The US Food and Drug Administration (FDA) has moved to ban the sale and distribution of merchandise from Juul Labs Inc, an e-cigarette firm that many blame for sparking a proliferation of teenage vaping within the United States.
In a assertion on Thursday, the federal well being company stated the corporate should cease promoting and distributing its merchandise within the US – together with its vaping system and flavoured cartridges – whereas these already in the marketplace have to be eliminated.
The FDA is not going to goal customers for possessing Juul merchandise, it added.
“Today’s action is further progress on the FDA’s commitment to ensuring that all e-cigarette and electronic nicotine delivery system products currently being marketed to consumers meet our public health standards,” FDA Commissioner Robert M Califf stated within the assertion.
The US vaping market, value an estimated $6bn in 2020, based on knowledge from Grand View Research, has come underneath elevated scrutiny as anti-tobacco advocates name for higher regulation of the business.
In response to the FDA’s announcement, the corporate stated on Thursday that it could discover “all of our options under the FDA’s regulations and the law, including appealing the decision and engaging with our regulator”.
Juul merchandise accounted for 42 % of the US e-cigarette market in 2020, knowledge agency Statista reported.
Juul and different e-cigarette corporations usually promote flavoured merchandise, which the US Centers for Disease Control and Prevention (CDC) has stated enhances their attraction amongst younger individuals.

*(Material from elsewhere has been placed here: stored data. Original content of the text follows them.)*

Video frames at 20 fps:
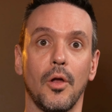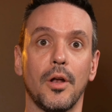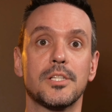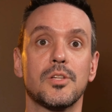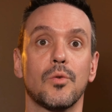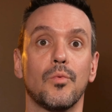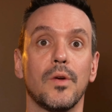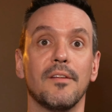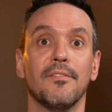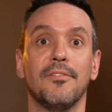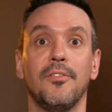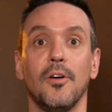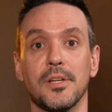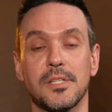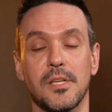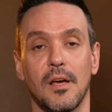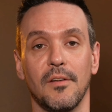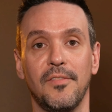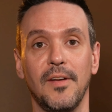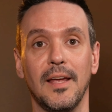order to
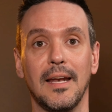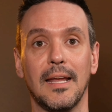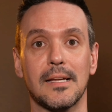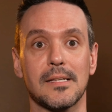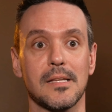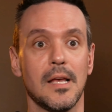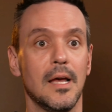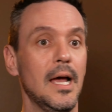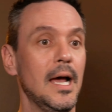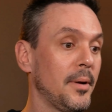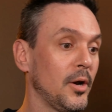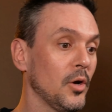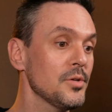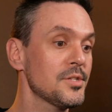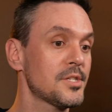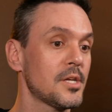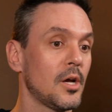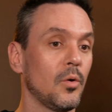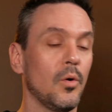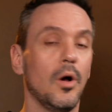reinforce our feelings, but
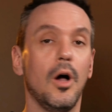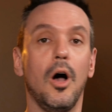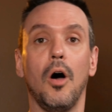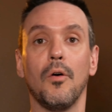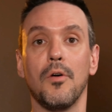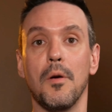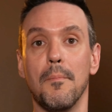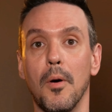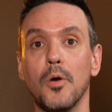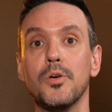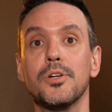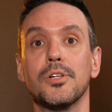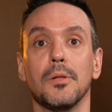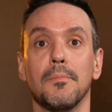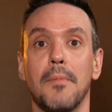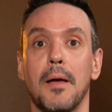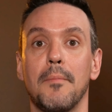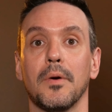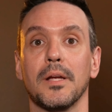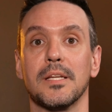also our emotional
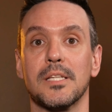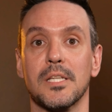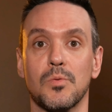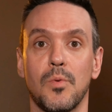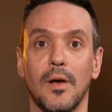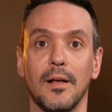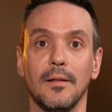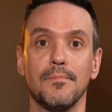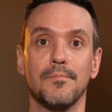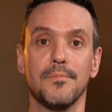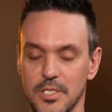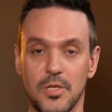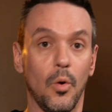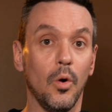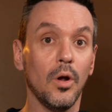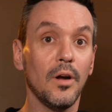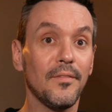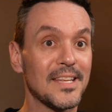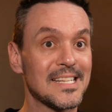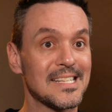memories as well. So
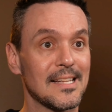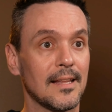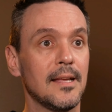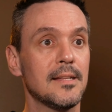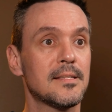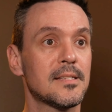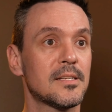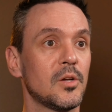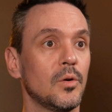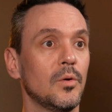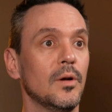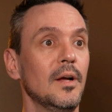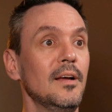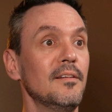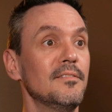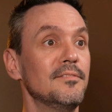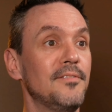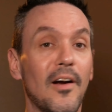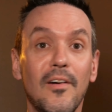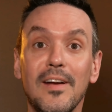all of this leads to
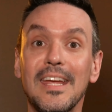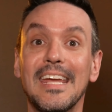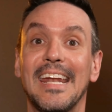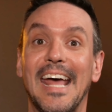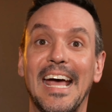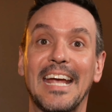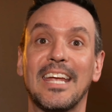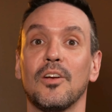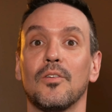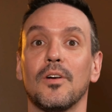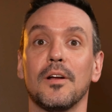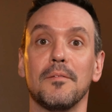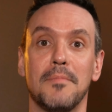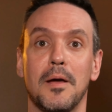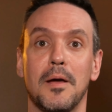very inaccurate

Between 2015 and 2018, based on the Federal Trade Commission (FTC), gross sales of fruit-flavoured e-cigarette cartridges skyrocketed by 600 % and “young people identify flavors as a primary reason they use e-cigarettes”.

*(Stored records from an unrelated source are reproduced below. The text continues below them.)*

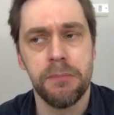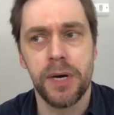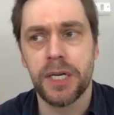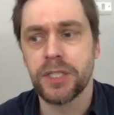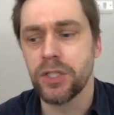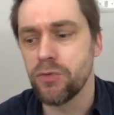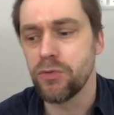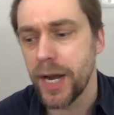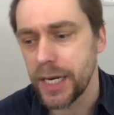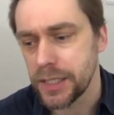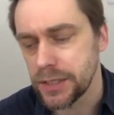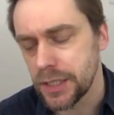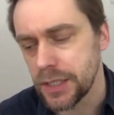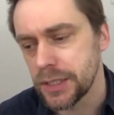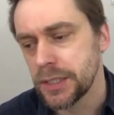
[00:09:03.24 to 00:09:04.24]
a
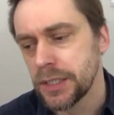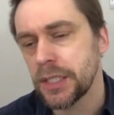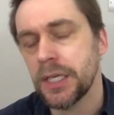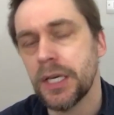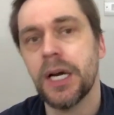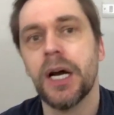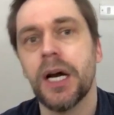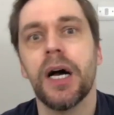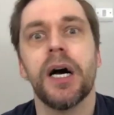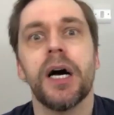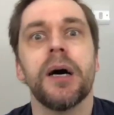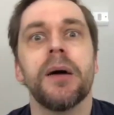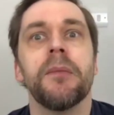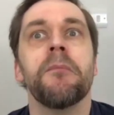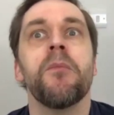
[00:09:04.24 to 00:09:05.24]
director.
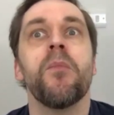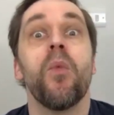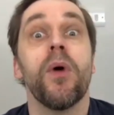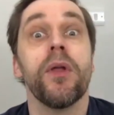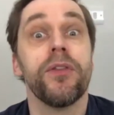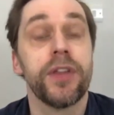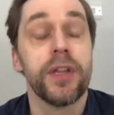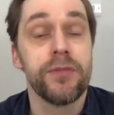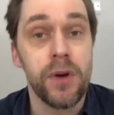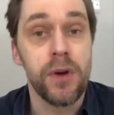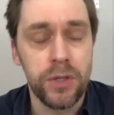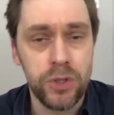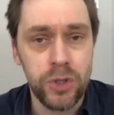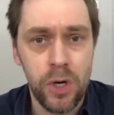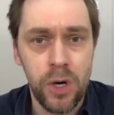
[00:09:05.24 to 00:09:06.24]
Once they've got the
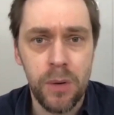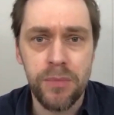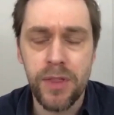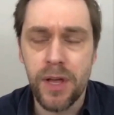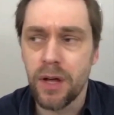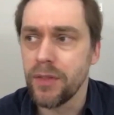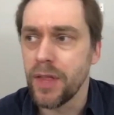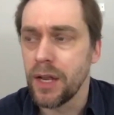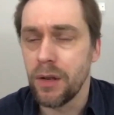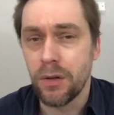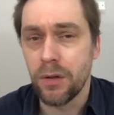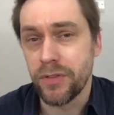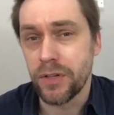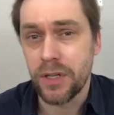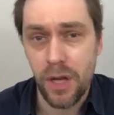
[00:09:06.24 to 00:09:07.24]
job, they'll then look
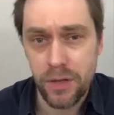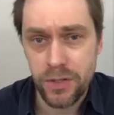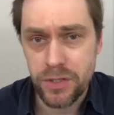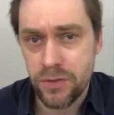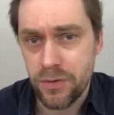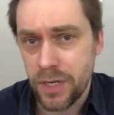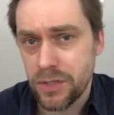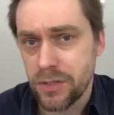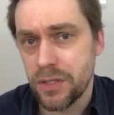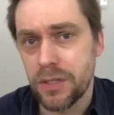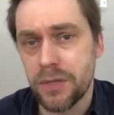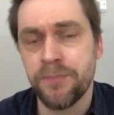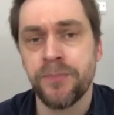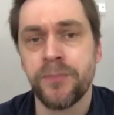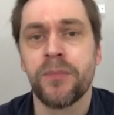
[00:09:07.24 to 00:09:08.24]
for a casting director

The CDC additionally reported that e-cigarettes have been the most well-liked tobacco product amongst younger people who smoke since 2014, and greater than 10 % of highschool college students reported utilizing e-cigarettes in 2021, in contrast with simply 1.9 % who use conventional cigarettes.

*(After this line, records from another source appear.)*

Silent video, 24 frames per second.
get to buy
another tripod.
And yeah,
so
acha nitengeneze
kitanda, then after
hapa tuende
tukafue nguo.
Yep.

In 2018, the US Surgeon General declared that there was an “e-cigarette epidemic” amongst younger individuals, including that e-cigarette utilization elevated 78 % amongst highschool college students from the earlier 12 months, from 11.7 % in 2017 to 20.eight % in 2018.
In 2019, greater than 27 % of highschool college students used e-cigarettes, in accordance to the CDC.
In its assertion on Thursday, the FDA stated Juul failed to offer adequate knowledge to point out that the advertising and marketing of its merchandise was “appropriate for the protection of the public health”.
“Without the data needed to determine relevant health risks, the FDA is issuing these marketing denial orders,” it stated.
Juul has pitched itself as an various to cigarettes, and its web site states that its “mission is to transition the world’s billion adult smokers away from combustible cigarettes, eliminate their use, and combat underage usage of our products”.
Opponents of e-cigarettes usually are not satisfied and preserve that the attraction of vaping, particularly with flavoured merchandise, threatens to roll again the profitable lower in teenage smoking that has occurred over the past a number of a long time.
On its web site, the anti-smoking advocacy group Truth Initiative says, “While we endorse the important public health strategy of harm minimization and these new products may be beneficial to smokers who completely switch from combustible tobacco, they still pose health risks and nonsmokers should never use them.”
During the final a number of years, Juul has paid out tens of tens of millions in lawsuits.
In April of this 12 months, Juul agreed to pay $22.5m to settle a client safety lawsuit filed by Washington state Attorney General Bob Ferguson, who claimed that the corporate misled customers in regards to the addictiveness of its product and focused underage customers.
In North Carolina a 12 months earlier, Juul agreed to a $40m settlement after being sued by the state Attorney General Josh Stein for misleading advertising and marketing that focused younger individuals.